I quit my 9–5 job after only four months.

Not because it was toxic. Not because I was unhappy. Not because I was running away from a workplace, a person, or a problem.

For the first time in my working life, I felt like I was running towards something.

This was the highest-paying job I had ever had. It was also genuinely the most positive workplace I had ever stepped into. The people were kind. The environment was healthy. I felt supported, respected, and valued.

That is what made the decision so hard.

It would have been easier to leave if I was miserable. It would have been easier to justify if I felt mistreated or overlooked. But I didn’t. I was leaving something good.

And sometimes leaving something good is harder than leaving something bad, because there is no obvious reason to point to. No dramatic ending. No big falling out. No clear sign that says, “This is why you need to go.”

Just a quiet knowing that God is asking you to trust Him with what comes next.

On a random Monday morning, I walked into work without a resignation letter. I did not have a perfectly prepared speech. I did not have every detail of my next step mapped out.

I simply knew I needed to be honest.

When I sat down with the director and told him, his reaction surprised me. He was excited for me. He understood.

That made me feel grateful, but it also made me emotional.

Because I knew I was leaving a place that had been good to me.

This decision felt different from every other time I had left a job.

In January 2025, I left the real estate industry after three years. At one point, I truly thought real estate would be my forever career. I had built so much of my identity around it. I loved helping buyers and sellers through such meaningful moments in their lives. There was something beautiful about being part of a season where someone was buying their first home, selling a family property, or stepping into a new chapter.

That part brought me joy.

But over time, the industry itself began to drain me.

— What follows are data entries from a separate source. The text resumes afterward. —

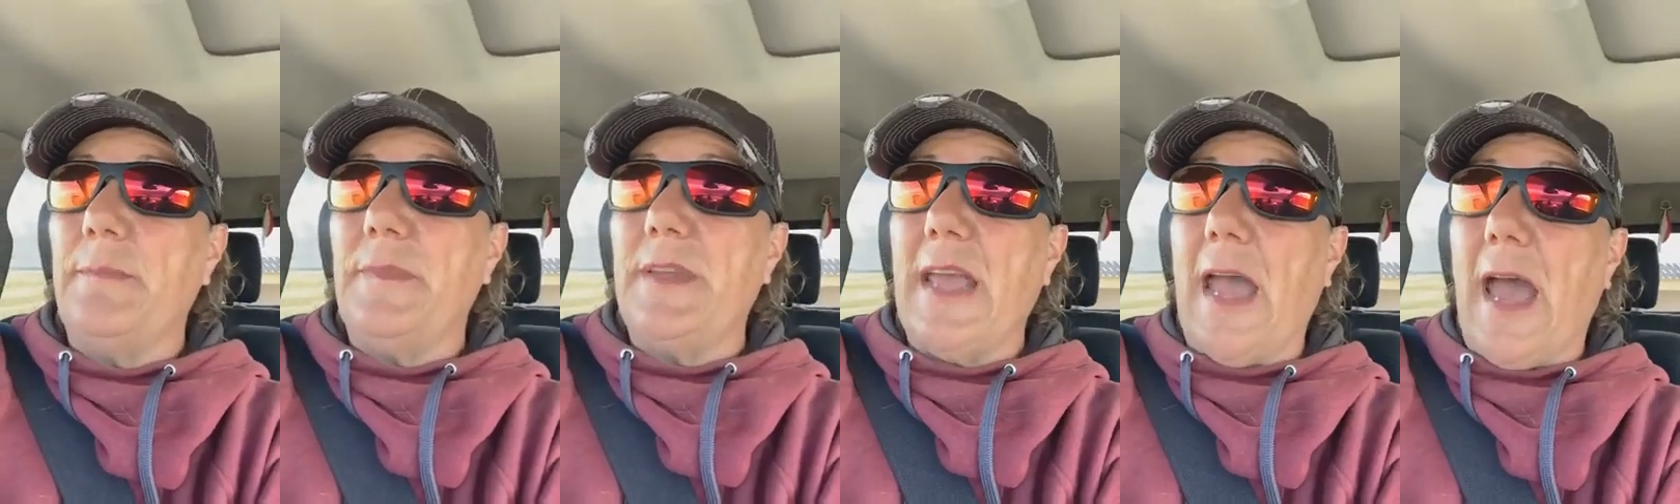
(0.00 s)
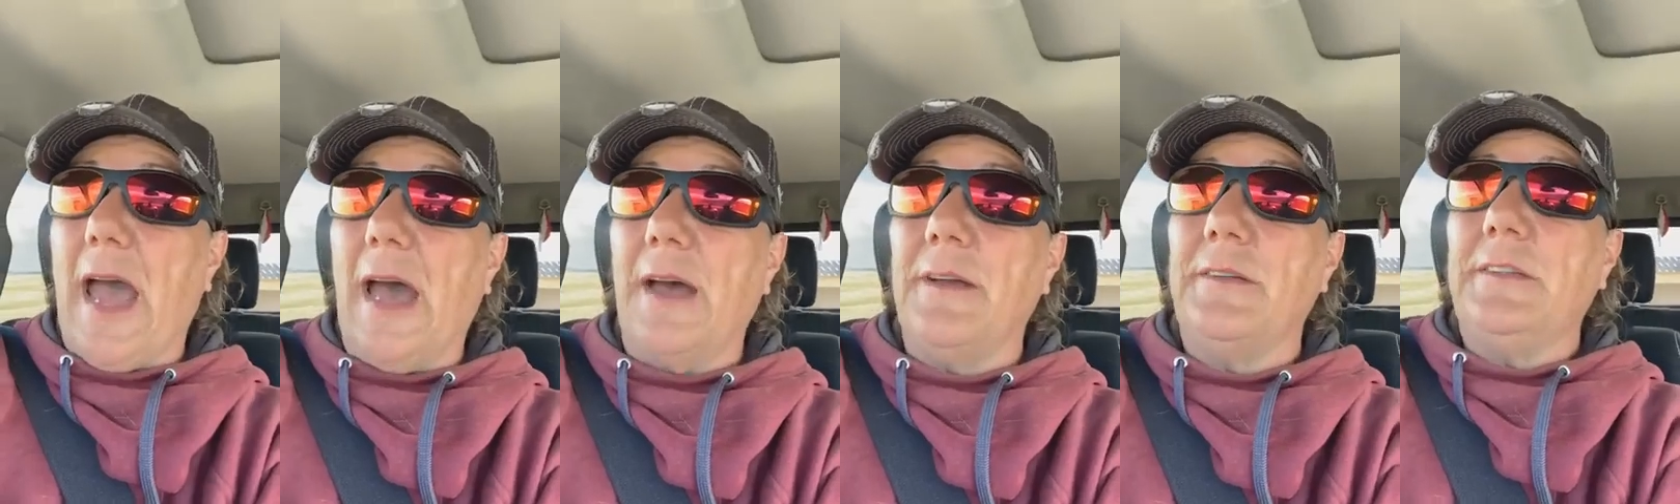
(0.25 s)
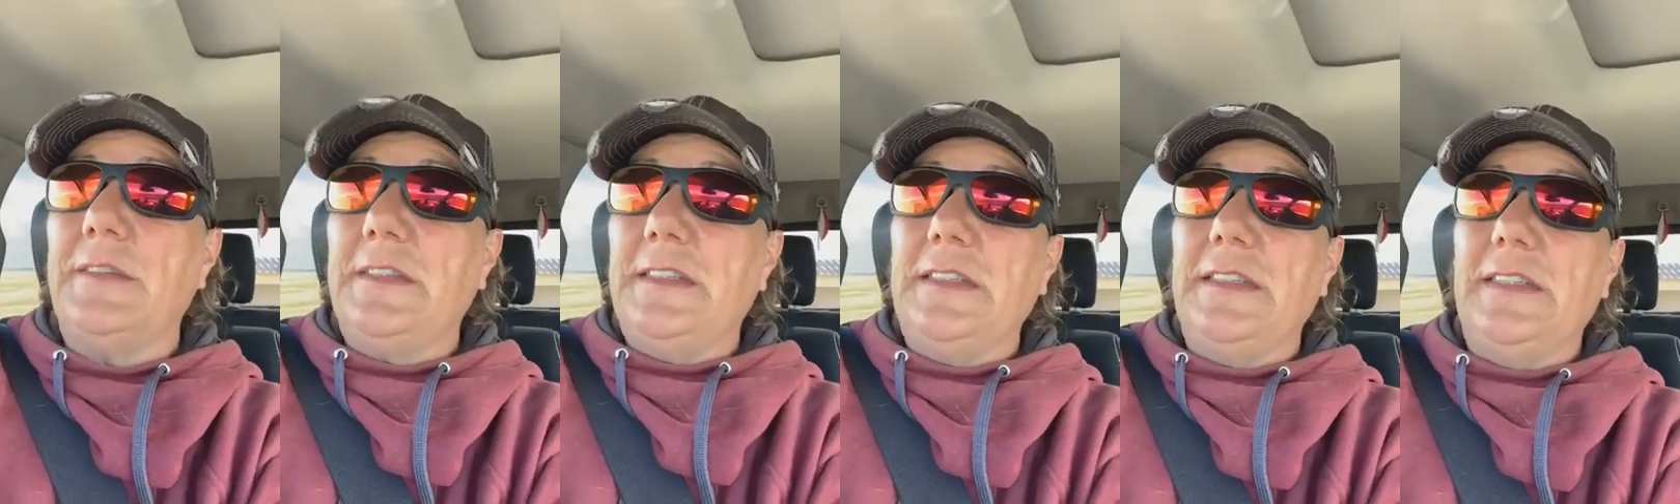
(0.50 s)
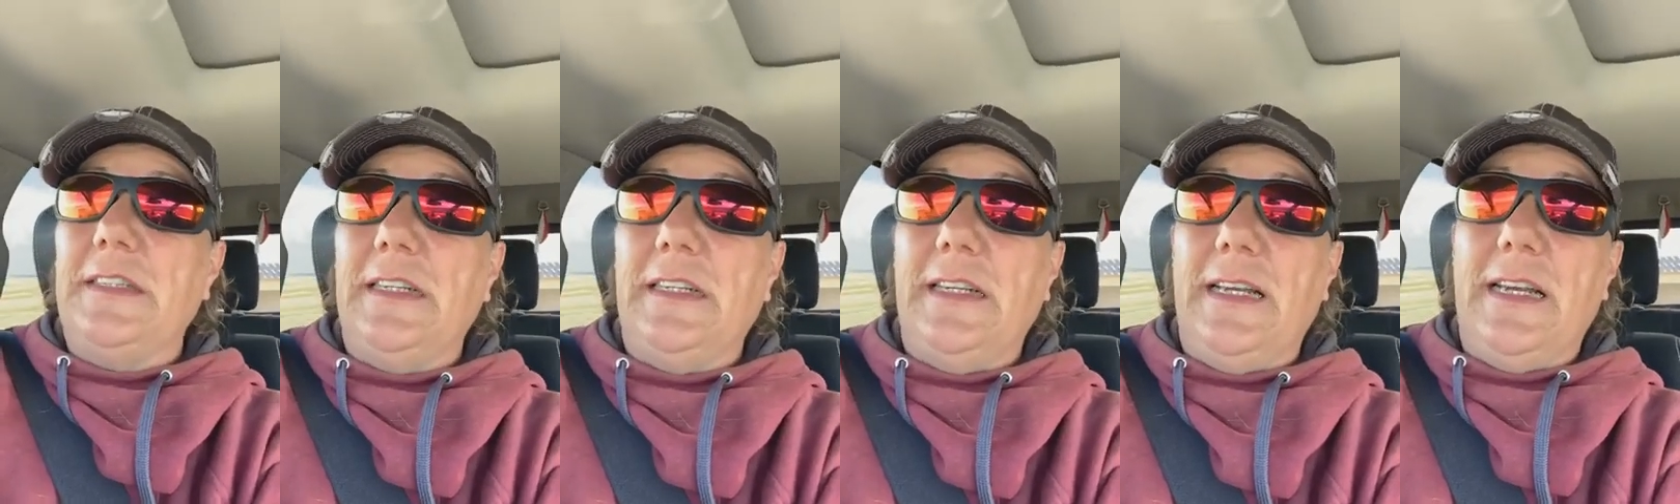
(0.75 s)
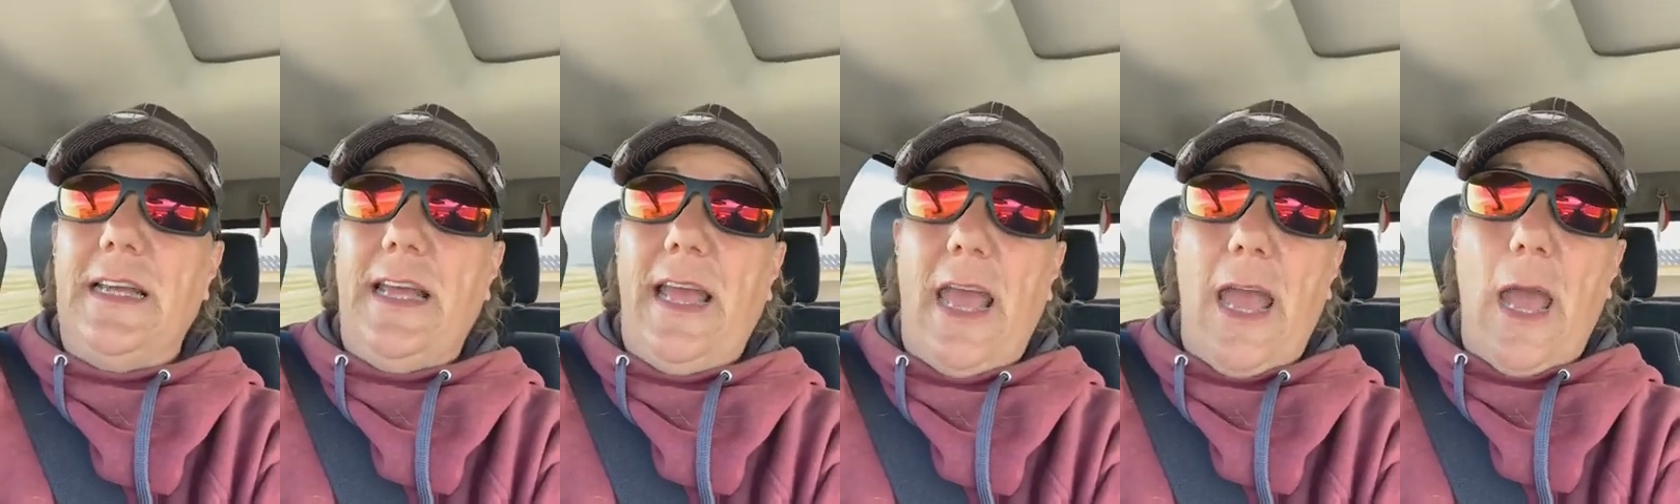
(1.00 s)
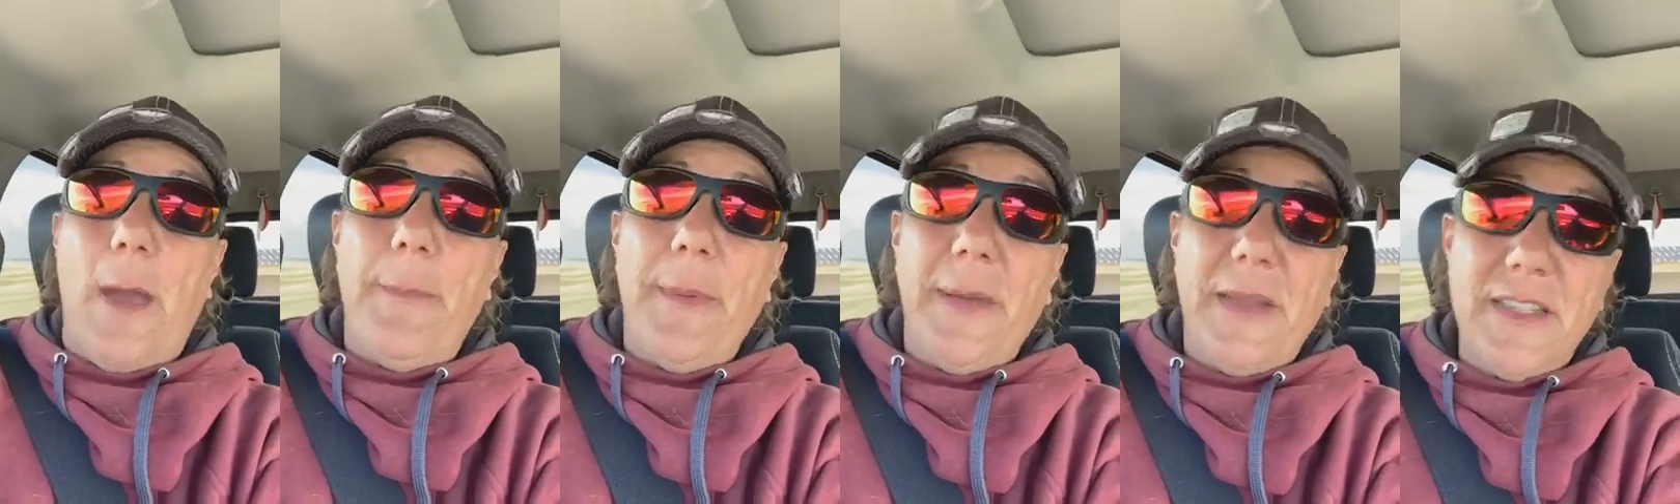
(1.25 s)
yeah,
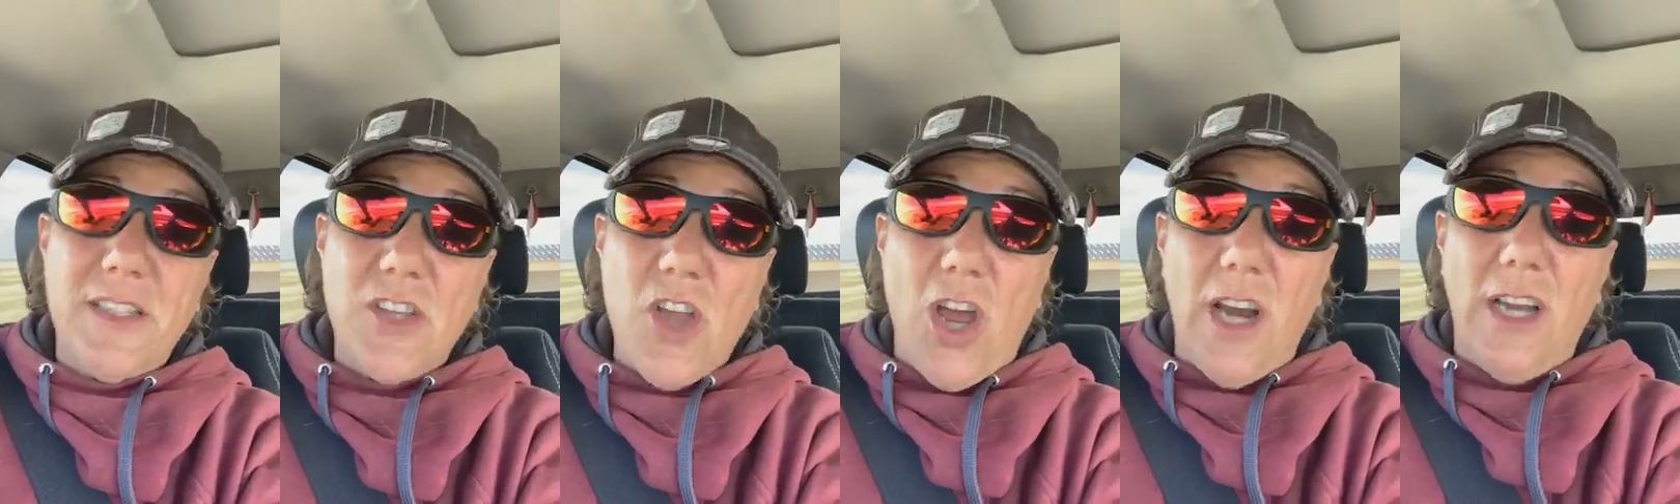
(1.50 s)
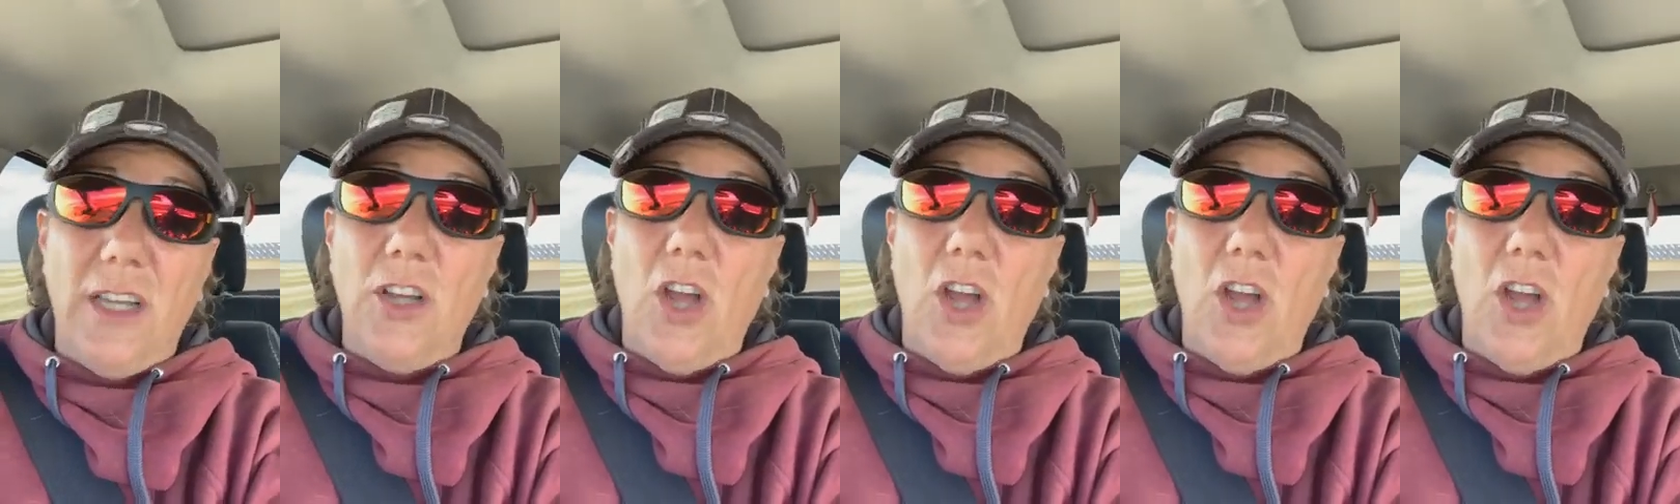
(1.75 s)
Epic's got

It no longer felt aligned with the life I believed God was calling me to live. I kept trying to fit myself into a career that looked successful from the outside, but internally, something felt unsettled.

Leaving real estate felt like stepping away from a version of myself I had worked so hard to become.

But I also believe that season planted something in me.

Around that same time, the idea for MUST SEED began.

It was small at first. Just a thought. A name. A feeling. A seed.

I thought that moving into a stable 9–5 job would give me more structure, more time, and more energy to build the business slowly on the side.

But for almost a year, I barely opened my laptop.

I had the idea sitting there, but I was not moving with it. I would think about it often, but I did not know where to begin. At one point, I even considered selling my laptop because it felt like the dream had gone quiet.

But looking back now, I do not think the dream was dead.

I think it was still being formed.

Two months ago, the vision became clearer. Something shifted in me.

I opened my laptop again and began.

Not perfectly. Not with everything figured out. Not with a complete business plan or all the answers.

I simply began.

And the more I created, the more I realised that MUST SEED was never just about clothing.

It was about faith. It was about obedience. It was about courage.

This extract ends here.